Collected data entries:
-- Opening Marker --
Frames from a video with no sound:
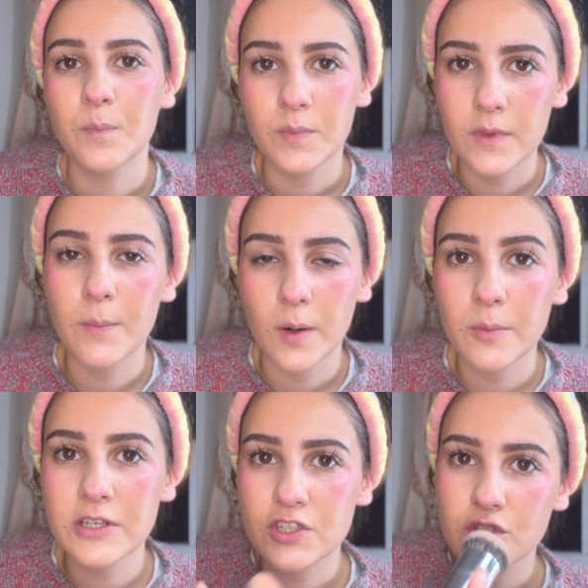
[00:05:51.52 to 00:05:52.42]
they
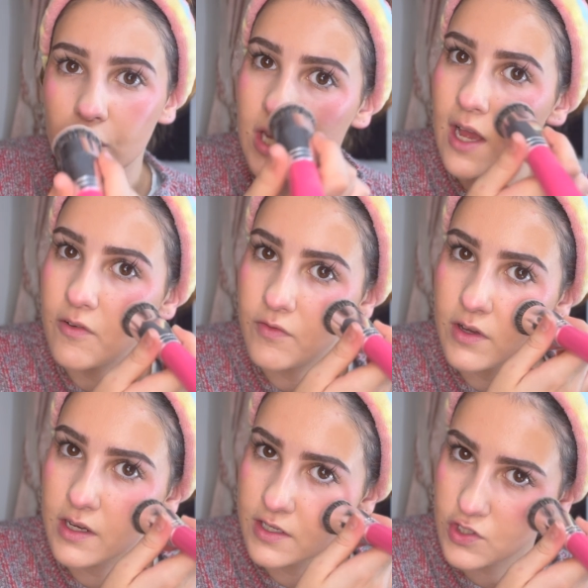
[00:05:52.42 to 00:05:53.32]
probably just don't have
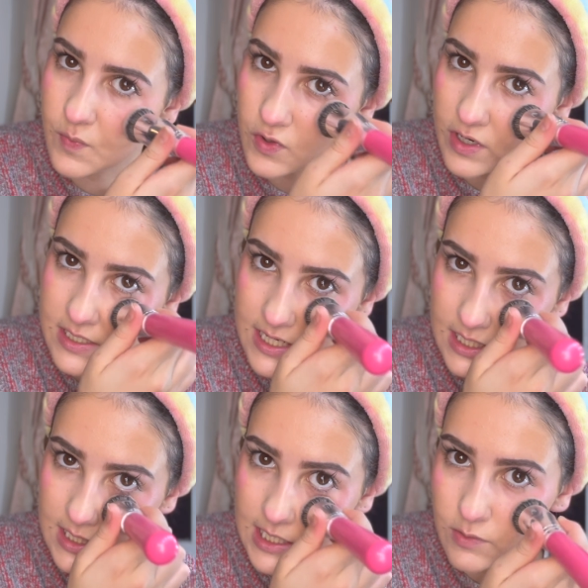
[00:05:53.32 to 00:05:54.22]
a super great
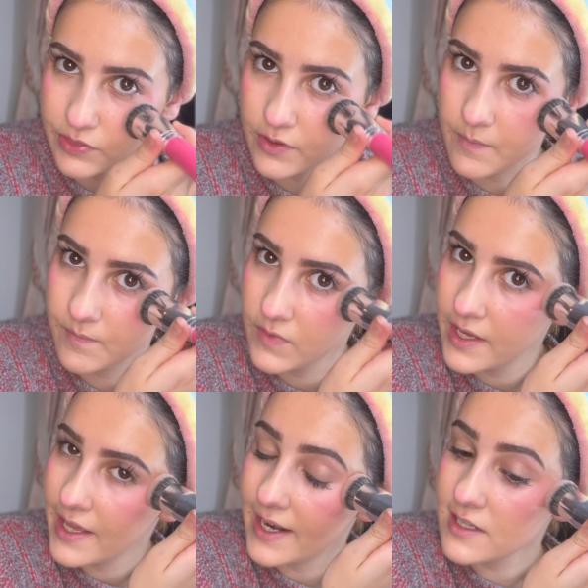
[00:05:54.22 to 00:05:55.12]
technique with them.
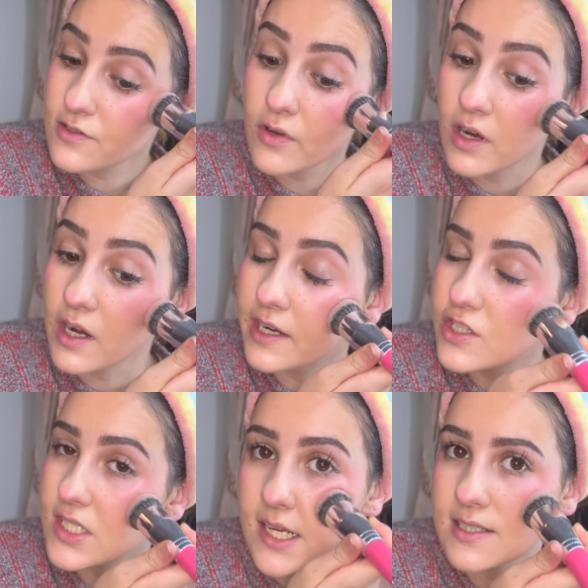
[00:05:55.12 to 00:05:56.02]
And it's not hard, it
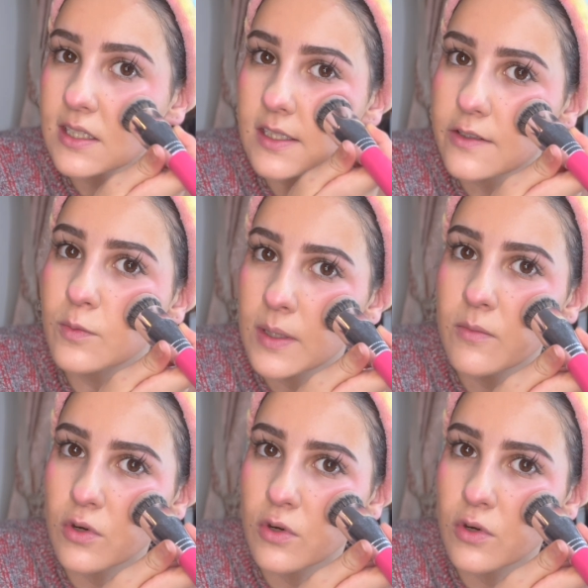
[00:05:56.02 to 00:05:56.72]
just takes a little bit more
-- Closing Marker --
Task objective: The copy you write must hold every record verbatim and none of the pictures.

The completed task:
Frames from a video with no sound:
[00:05:51.52 to 00:05:52.42]
they
[00:05:52.42 to 00:05:53.32]
probably just don't have
[00:05:53.32 to 00:05:54.22]
a super great
[00:05:54.22 to 00:05:55.12]
technique with them.
[00:05:55.12 to 00:05:56.02]
And it's not hard, it
[00:05:56.02 to 00:05:56.72]
just takes a little bit more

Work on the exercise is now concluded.